L'administration de Donald Trump n'a pas renouvelé le 8 mars une dérogation accordée à l'Irak depuis 2018 pour acheter de l'électricité à Téhéran en dépit des sanctions. Washington ne s'est toutefois pas prononcé sur le gaz.
Néanmoins, "l'administration (américaine) a fait comprendre au gouvernement irakien qu'il devait faire des progrès rapides pour éliminer tous les achats de gaz naturel iranien", a indiqué à l'AFP un diplomate américain sous couvert d'anonymat.
Parmi les options envisagées par Bagdad figure l'installation de terminaux méthaniers flottants dans le sud du pays, a déclaré mercredi à l'AFP Saad Jassem, responsable au ministère de l'Electricité, indiquant que Bagdad pourrait se tourner vers le Qatar et Oman pour son approvisionnement.
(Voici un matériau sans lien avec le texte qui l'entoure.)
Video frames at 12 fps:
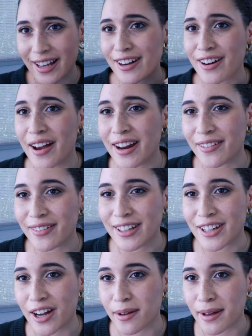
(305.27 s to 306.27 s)
I don't know, I don't really
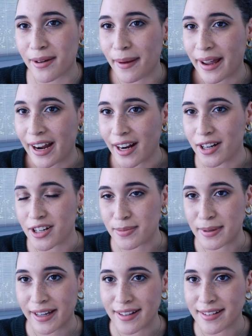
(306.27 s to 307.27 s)
talk about my hair
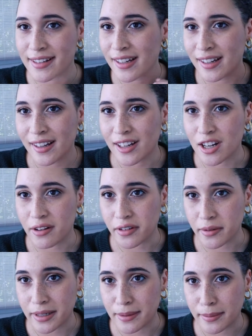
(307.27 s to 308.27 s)
just because not
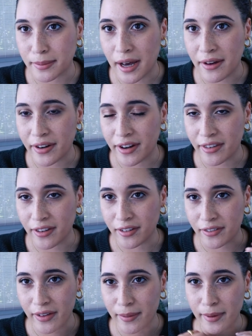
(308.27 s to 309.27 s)
very many people have hair that
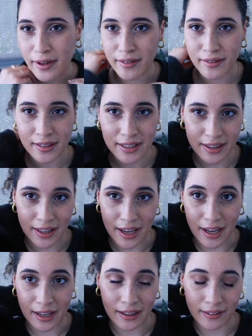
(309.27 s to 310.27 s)
looks like mine
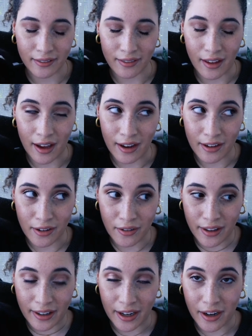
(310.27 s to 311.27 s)
that I know
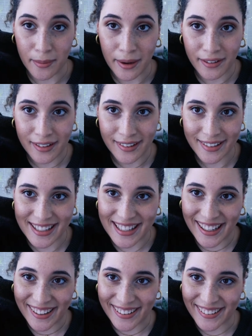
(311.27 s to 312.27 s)
that care about it,
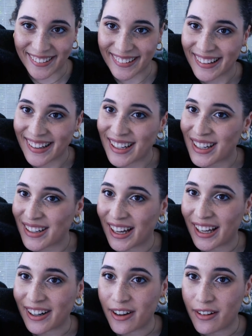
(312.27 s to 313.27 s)
so
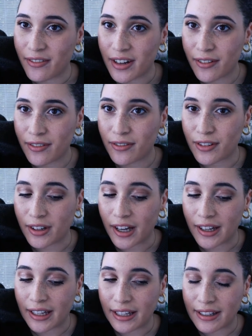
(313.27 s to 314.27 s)
I don't know if enough of you
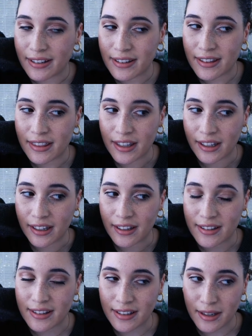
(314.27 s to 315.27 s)
guys think
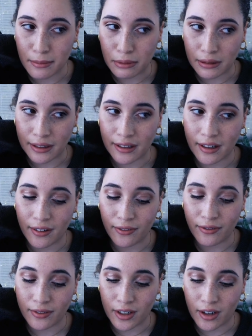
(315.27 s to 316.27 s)
it's important if
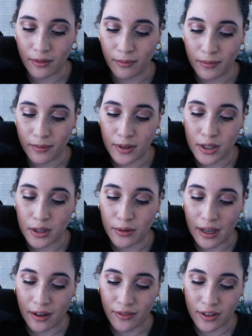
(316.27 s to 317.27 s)
you know
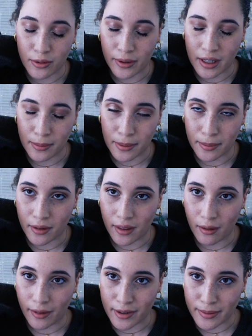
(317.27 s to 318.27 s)
two out of the 20 people
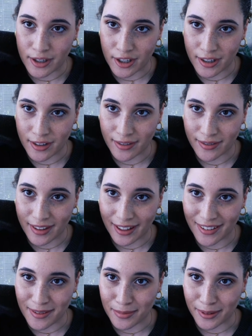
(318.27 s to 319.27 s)
that watch my channel think
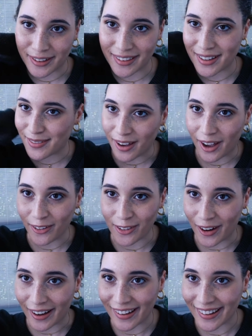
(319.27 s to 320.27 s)
it's important then I'll
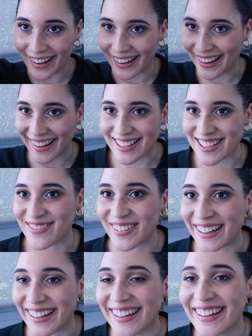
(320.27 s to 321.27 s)
try it I guess
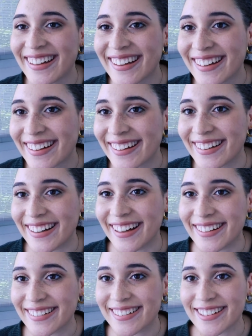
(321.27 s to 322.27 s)
but
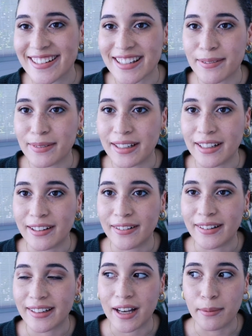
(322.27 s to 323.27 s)
yeah, just let me
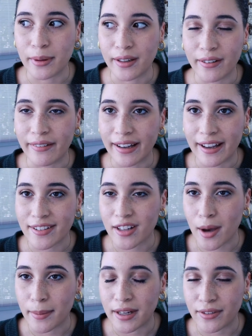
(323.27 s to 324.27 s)
know down below, I guess.
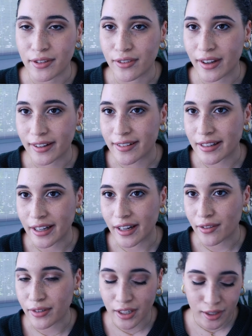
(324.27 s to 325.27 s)
Comment if you would like to see a
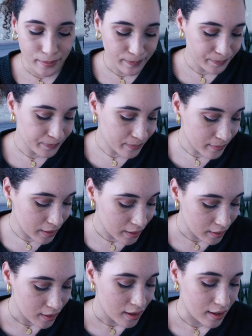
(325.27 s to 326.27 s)
hair video.
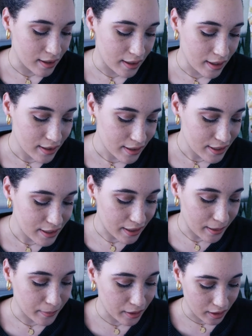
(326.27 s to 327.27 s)
Next,
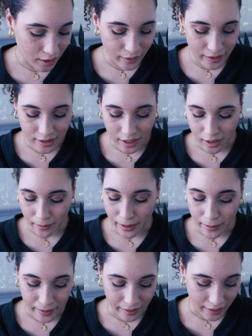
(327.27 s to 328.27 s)
I'm gonna go ahead and talk
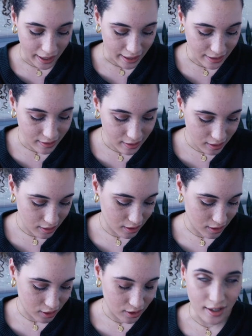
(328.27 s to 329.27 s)
about my
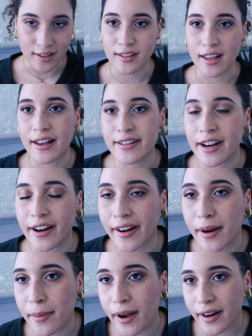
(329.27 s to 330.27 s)
last, yes, last hair
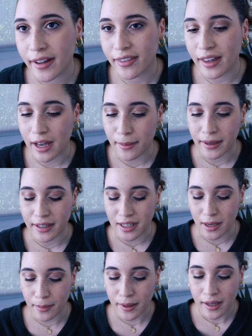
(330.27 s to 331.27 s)
care product that I picked
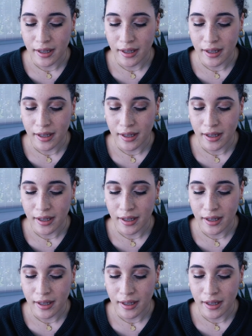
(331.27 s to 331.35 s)
up.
Avant, "nous avions uniquement les importations d'Iran, (mais) il y a des directives gouvernementales et une volonté politique de s'appuyer sur plusieurs sources d'importations". "Jusqu'à présent, nous n'avons pas interrompu les importations de gaz" iranien, a confirmé à l'AFP le directeur du Département des carburants au ministère de l'Electricité.
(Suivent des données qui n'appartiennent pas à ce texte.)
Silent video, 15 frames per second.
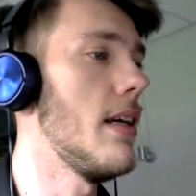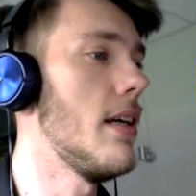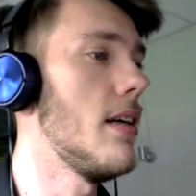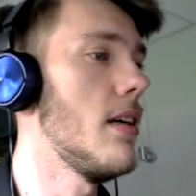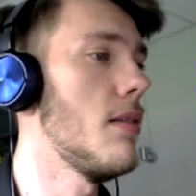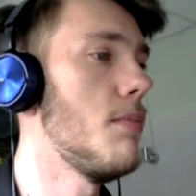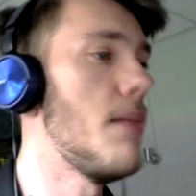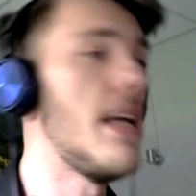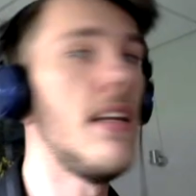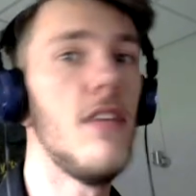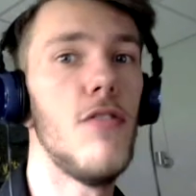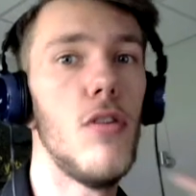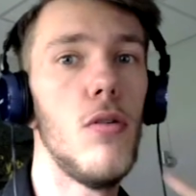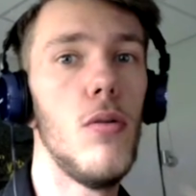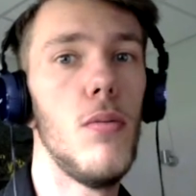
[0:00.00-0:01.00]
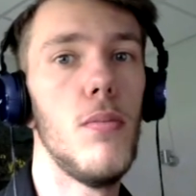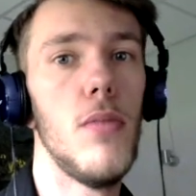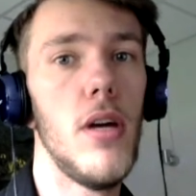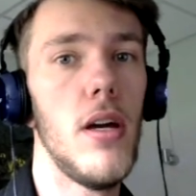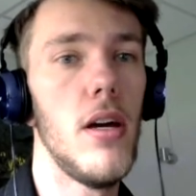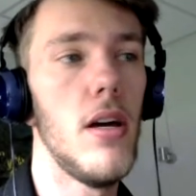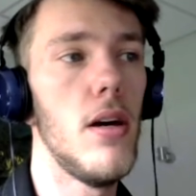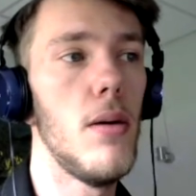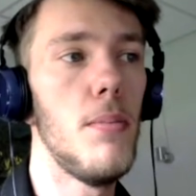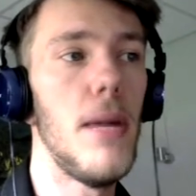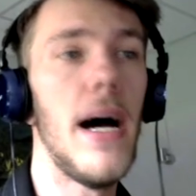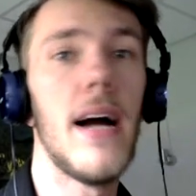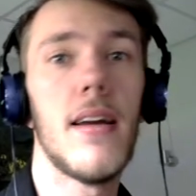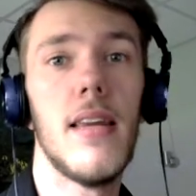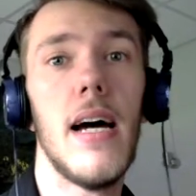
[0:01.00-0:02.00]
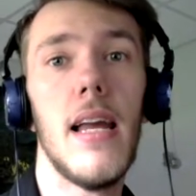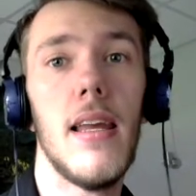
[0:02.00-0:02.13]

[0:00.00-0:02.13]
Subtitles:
medieval pack that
Les importations de gaz et d'électricité d'Iran représentent un tiers des besoins énergétiques de l'Irak, pays aux immenses richesses pétrolières mais ravagé par des décennies de conflits, souffrant d'infrastructures en déliquescence et soumis à des délestages quotidiens.
Installation possible de 2 terminaux méthaniers flottants
"Nous devons envisager le scénario du pire : en cas d'interruption, nous avons préparé des alternatives", a précisé M. Jassem à l'AFP.
Parmi elles, l'installation dans la région de Khor al-Zubair de deux terminaux méthaniers flottant, raccordés au réseau électrique par un pipeline de 45 km, a indiqué le responsable, espérant des installations opérationnelles dès juin. "Dans la région, le plus grand producteur de gaz naturel, c'est le Qatar. nous avons effectué plusieurs visites, ils sont prêts à aider l'Irak avec des tarifs préférentiels", a précisé le responsable. Et "il y a aussi Oman", ajoute-t-il.
Les méthaniers pourront traiter de 500 à 700 millions de pieds cubes par jour (Mpc/j), soit de 14 à 19 millions de mètres cubes, a-t-il dit. "Si nous arrivons à installer une troisième unité, on peut atteindre 800 à 900 Mpc/j", a-t-il espéré. Cela permettrait de "compenser les pénuries de gaz iranien dans toute la région Sud".
Des négociations sont également en cours pour acheter du gaz au Turkménistan, livré par ce pays d'Asie centrale via des pipelines traversant l'Iran, selon le responsable. L'Irak obtiendrait ainsi de 16 à 18 millions de mètres cubes par jour, après déduction du gaz versé à l'Iran pour régler les droits de passage, a-t-il précisé.
Exercice d'équilibriste
"La question de l'énergie est vitale pour le citoyen: couper le gaz signifie une réduction significative de l'approvisionnement électrique", selon M. Jassem. Pris en étau entre l'influent parrain iranien et l'allié stratégique américain, Bagdad se livre à un exercice d'équilibriste pour préserver ces deux partenariats.
Plaidant pour l'autosuffisance énergétique, le gouvernement du Premier ministre Mohamed Chia al-Soudani, porté au pouvoir par des partis pro-iraniens, ambitionne notamment d'éliminer d'ici 2028 le torchage de gaz. Ce gaz, actuellement brûlé sur les champs pétroliers, serait alors utilisé pour alimenter les centrales électriques.
Ces dernières années, l'approvisionnement iranien en gaz a déjà été irrégulier, en raison d'impayés irakiens mais aussi d'une hausse de la consommation domestique. Régulièrement, Téhéran réduit les quantités livrées, aggravant les délestages pour les 46 millions d'Irakiens, notamment durant les pics de consommation estivaux, quand les températures dépassent les 50 degrés Celsius.
En 2024, Bagdad et Téhéran ont renouvelé pour cinq ans leur accord d'importation de gaz, pouvant atteindre jusqu'à 50 millions de mètres cubes par jour. Actuellement, Bagdad ne reçoit que 15 millions de mètres cubes, bien en deçà des 25 millions prévus cette saison, selon M. Jassem.
Le dossier de l'électricité est ultra-sensible pour l'Irak, pays secoué par des manifestations quand les coupures empirent en été. Pour vivre sans délestages, l'Irak doit disposer d'une puissance d'environ 55 000 mégawatts (MW), indique M. Jassem. La capacité de production s'élève aujourd'hui aux alentours de 16 000 MW, reconnaît-il. Pour cet été, ses équipes ambitionnent de dépasser les 27 000 MW.